--- START ---

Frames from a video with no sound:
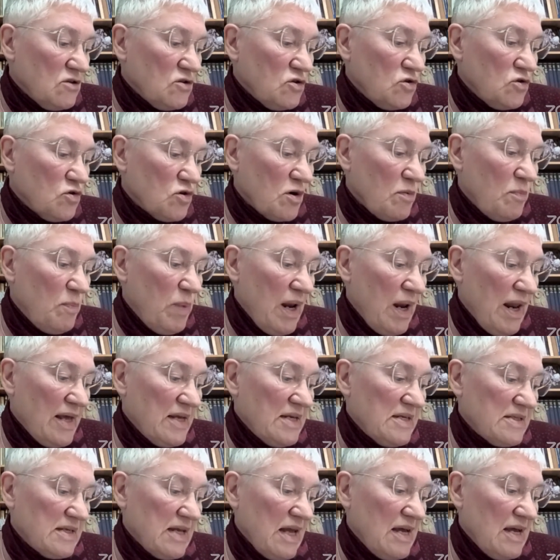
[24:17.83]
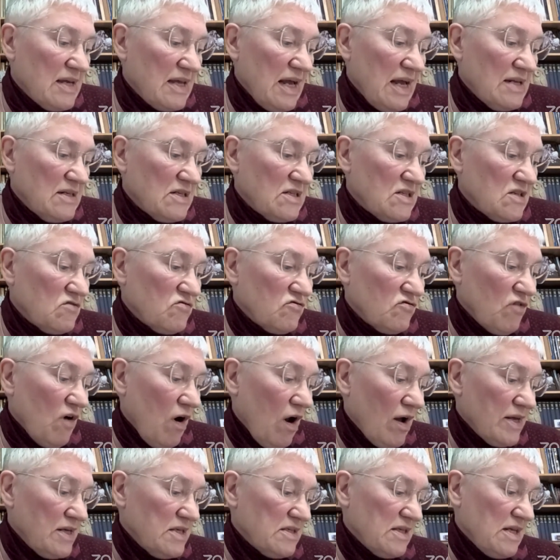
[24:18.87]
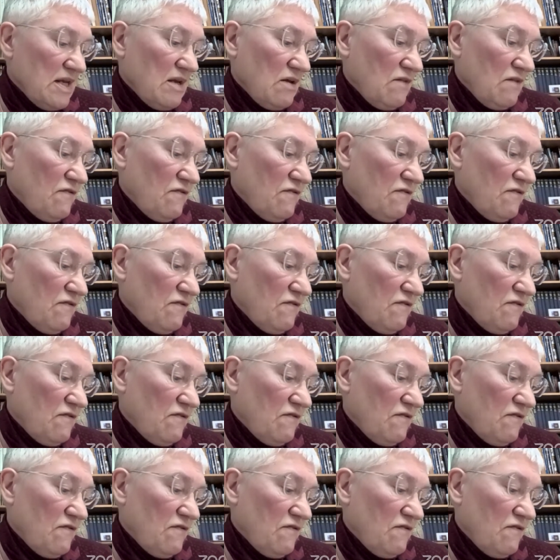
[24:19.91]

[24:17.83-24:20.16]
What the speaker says: took place against rising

--- END ---

About this task: Without including any picture, reproduce the material above word for word.

Task answer:
Frames from a video with no sound:
[24:17.83]
[24:18.87]
[24:19.91]

[24:17.83-24:20.16]
What the speaker says: took place against rising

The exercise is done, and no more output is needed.